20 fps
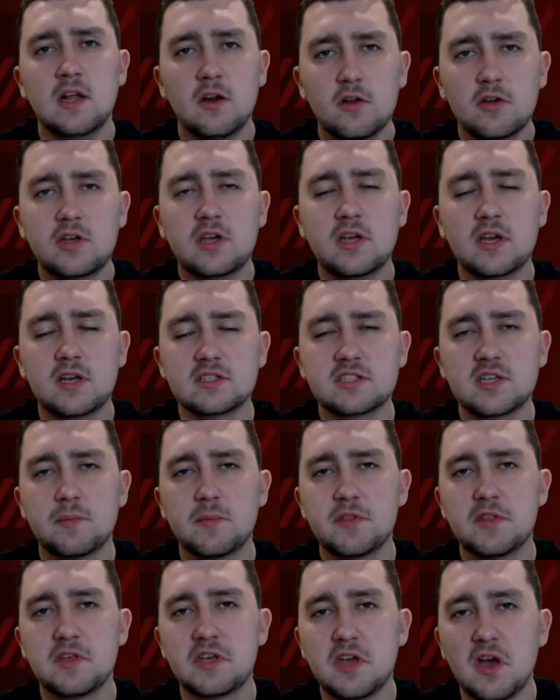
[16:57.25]
looking at
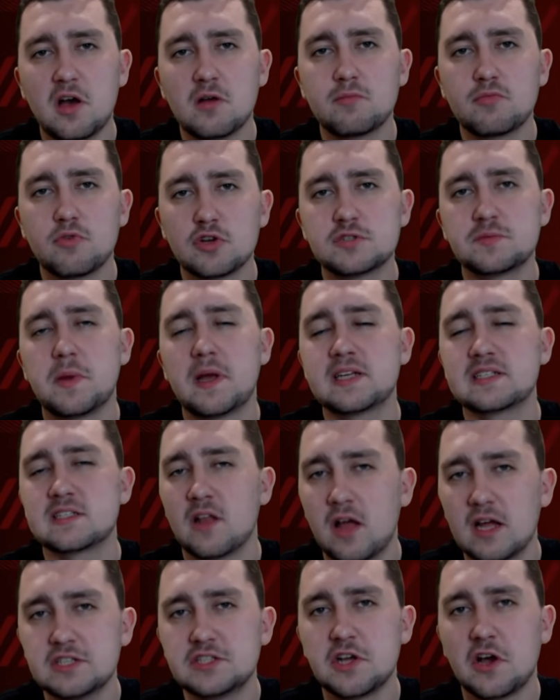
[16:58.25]
some of the young prospects
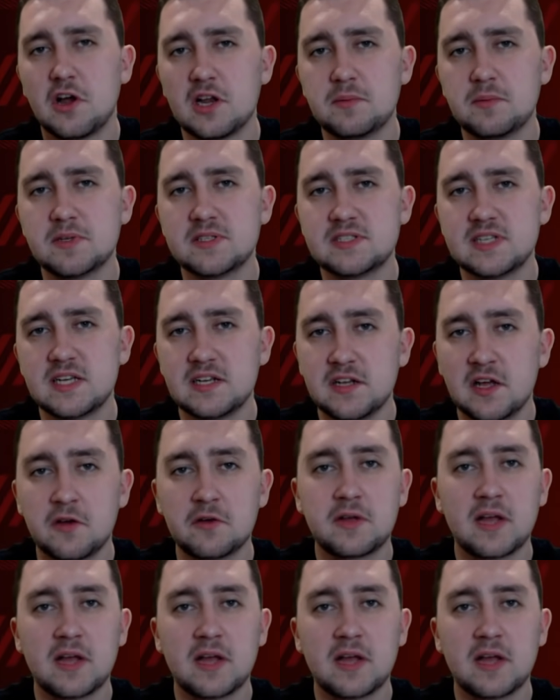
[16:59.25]
like Charlie Patino,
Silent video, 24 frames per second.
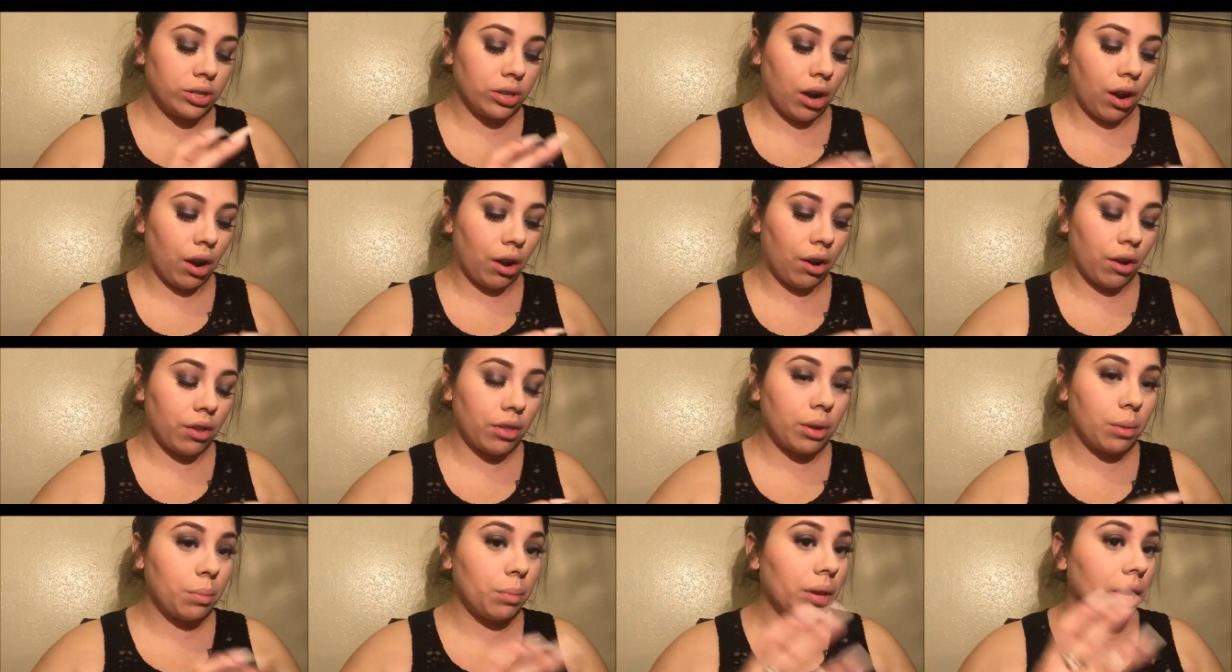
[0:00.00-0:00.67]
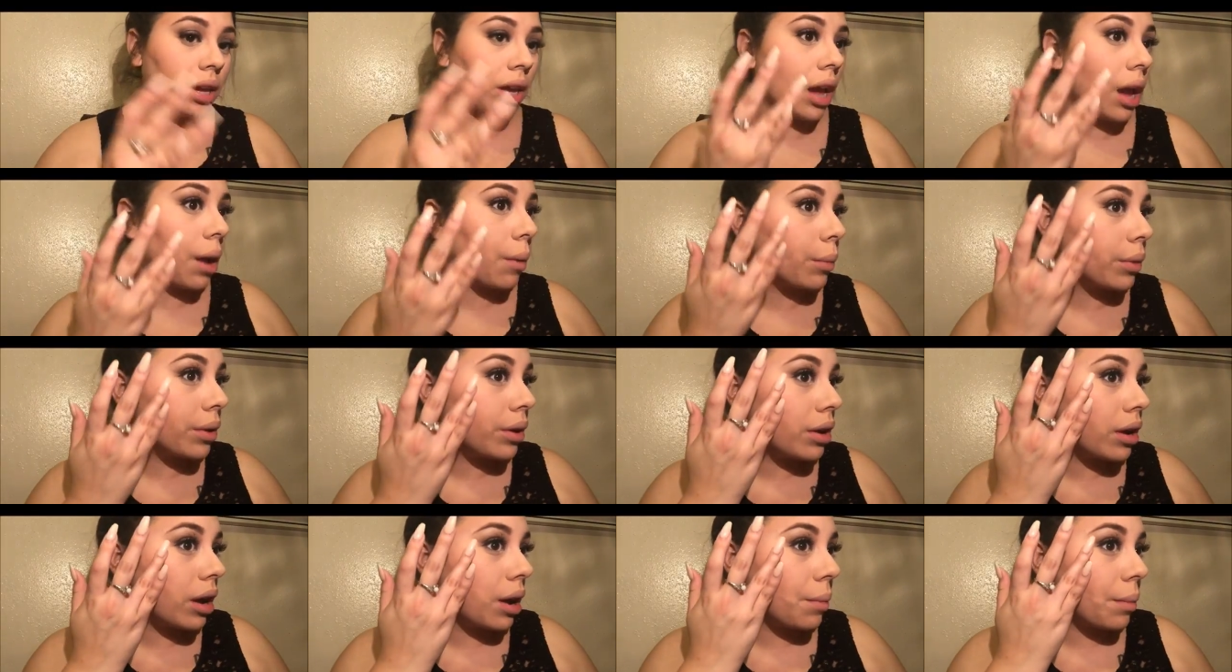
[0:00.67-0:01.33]
darker than me, I would
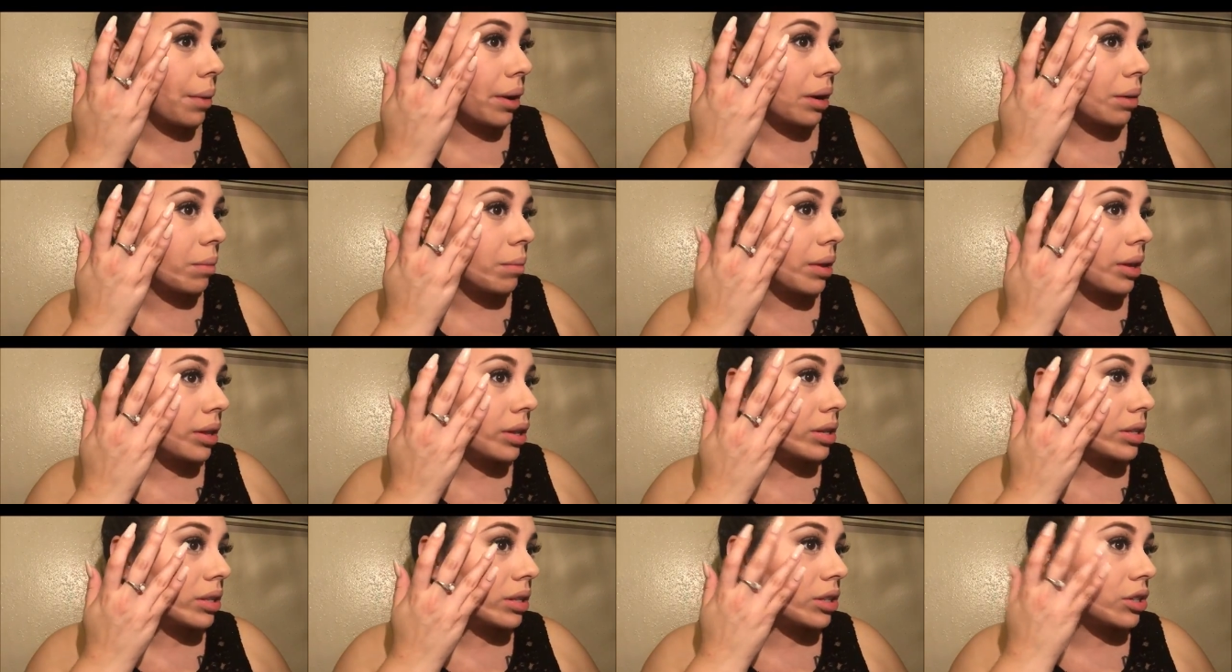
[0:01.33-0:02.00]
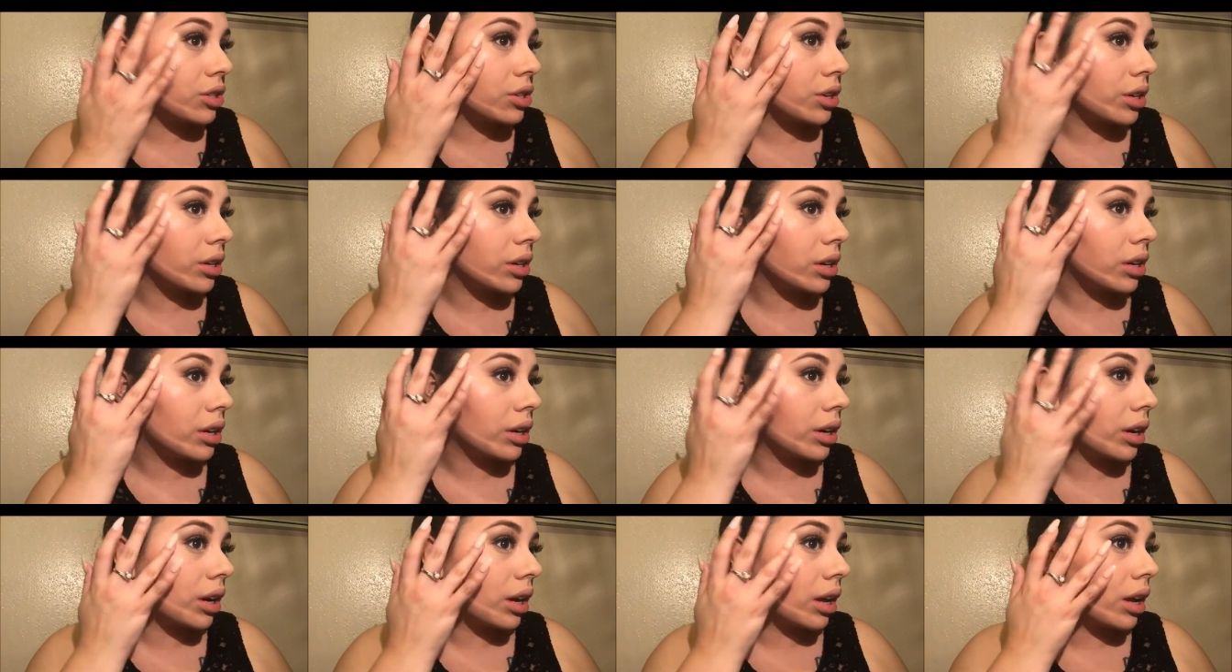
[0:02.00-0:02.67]
not recommend this because you're going to
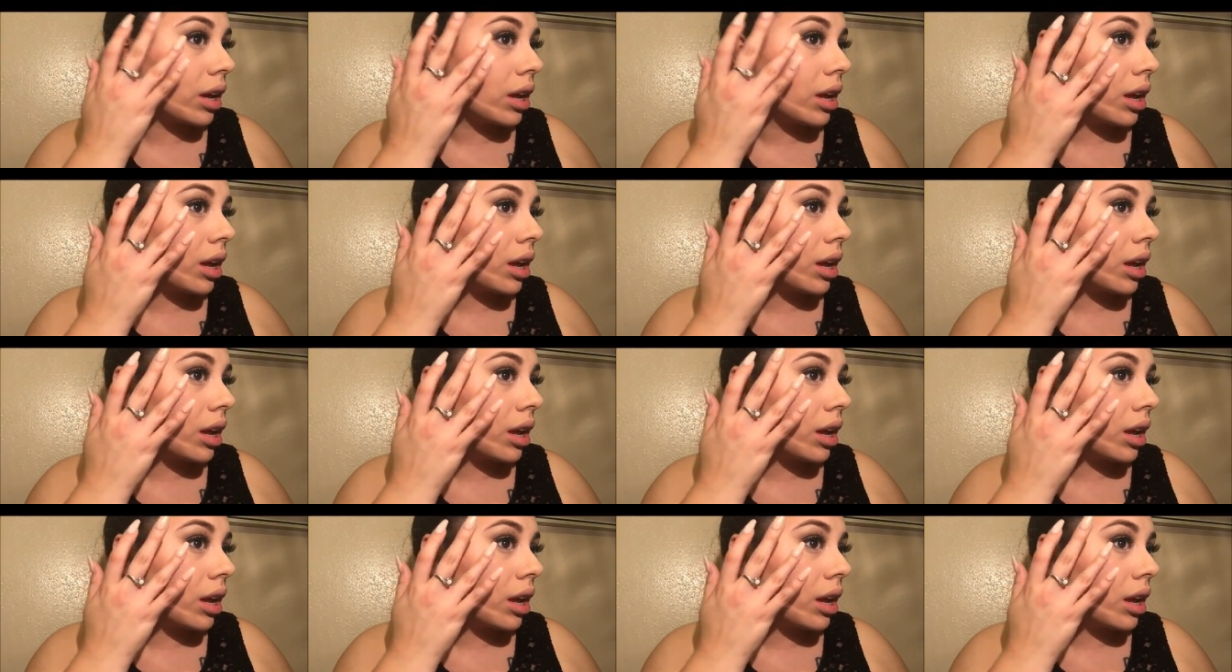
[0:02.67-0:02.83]
look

---------------

Prompt: Without carrying over any pictures, retype the records above exactly.

Problem solution:
20 fps
[16:57.25]
looking at
[16:58.25]
some of the young prospects
[16:59.25]
like Charlie Patino,
Silent video, 24 frames per second.
[0:00.00-0:00.67]
[0:00.67-0:01.33]
darker than me, I would
[0:01.33-0:02.00]
[0:02.00-0:02.67]
not recommend this because you're going to
[0:02.67-0:02.83]
look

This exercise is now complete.